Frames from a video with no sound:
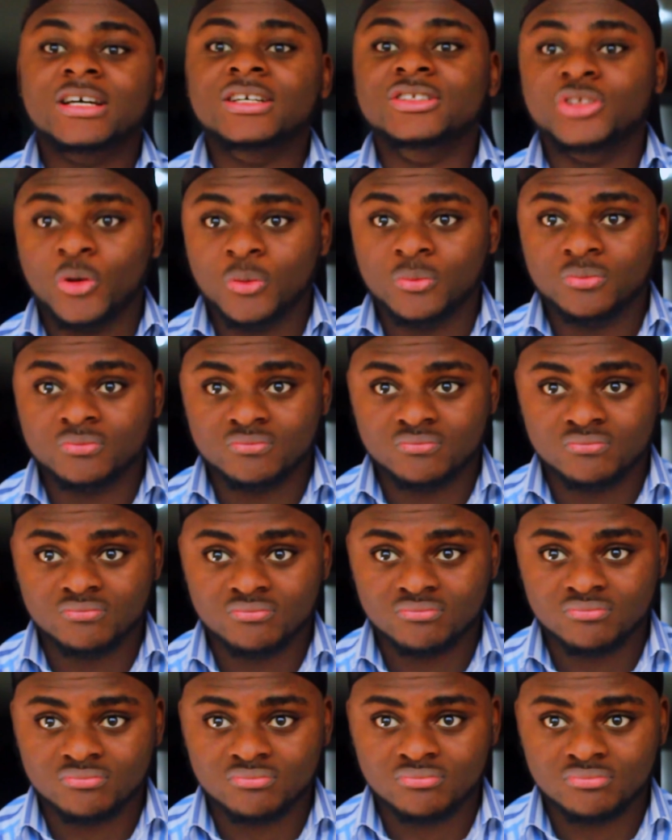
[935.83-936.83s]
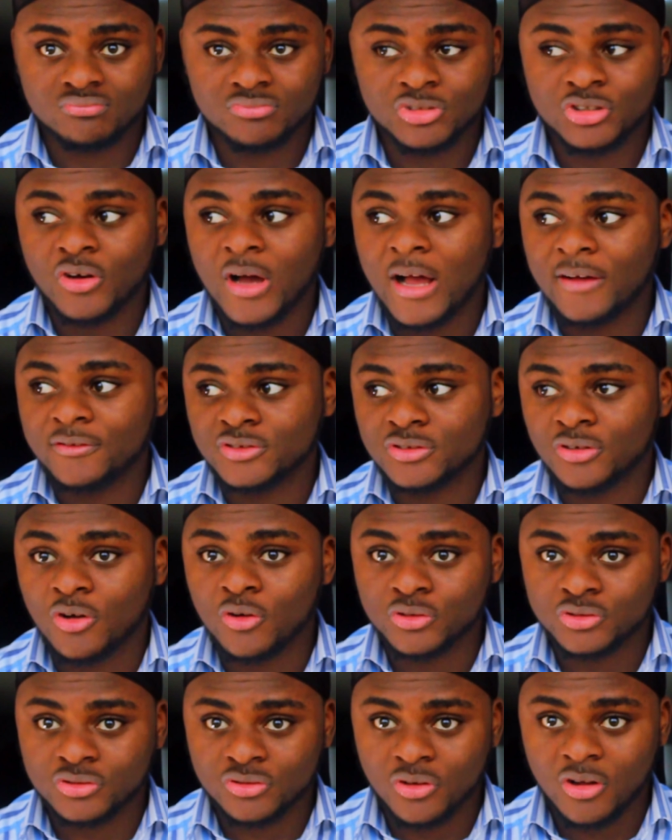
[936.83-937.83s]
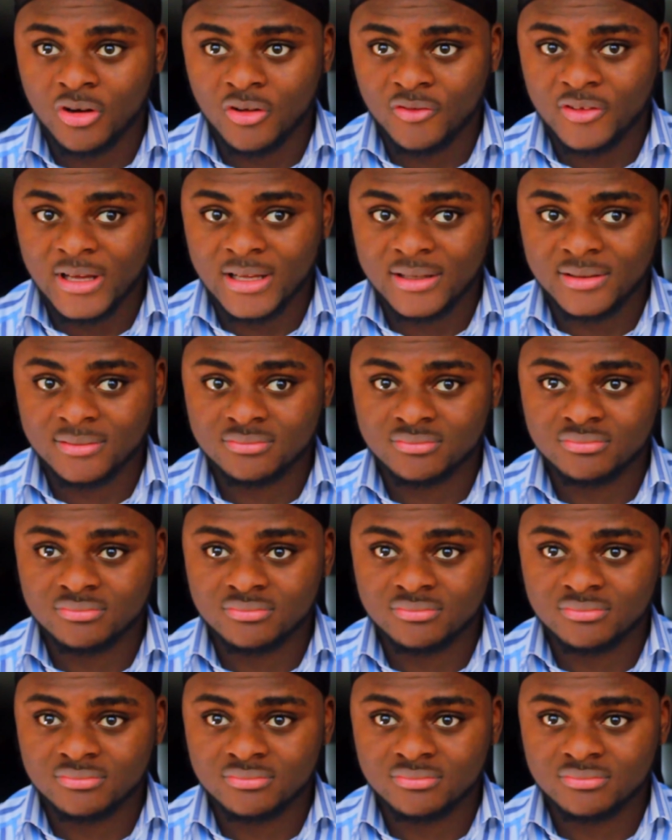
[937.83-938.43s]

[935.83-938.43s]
no, you don't have to go through all of that.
************
TASK TO COMPLETE
Your answer must restate the entries word for word and contain no pictures.

SOLUTION FOR THIS EXERCISE
Frames from a video with no sound:
[935.83-936.83s]
[936.83-937.83s]
[937.83-938.43s]

[935.83-938.43s]
no, you don't have to go through all of that.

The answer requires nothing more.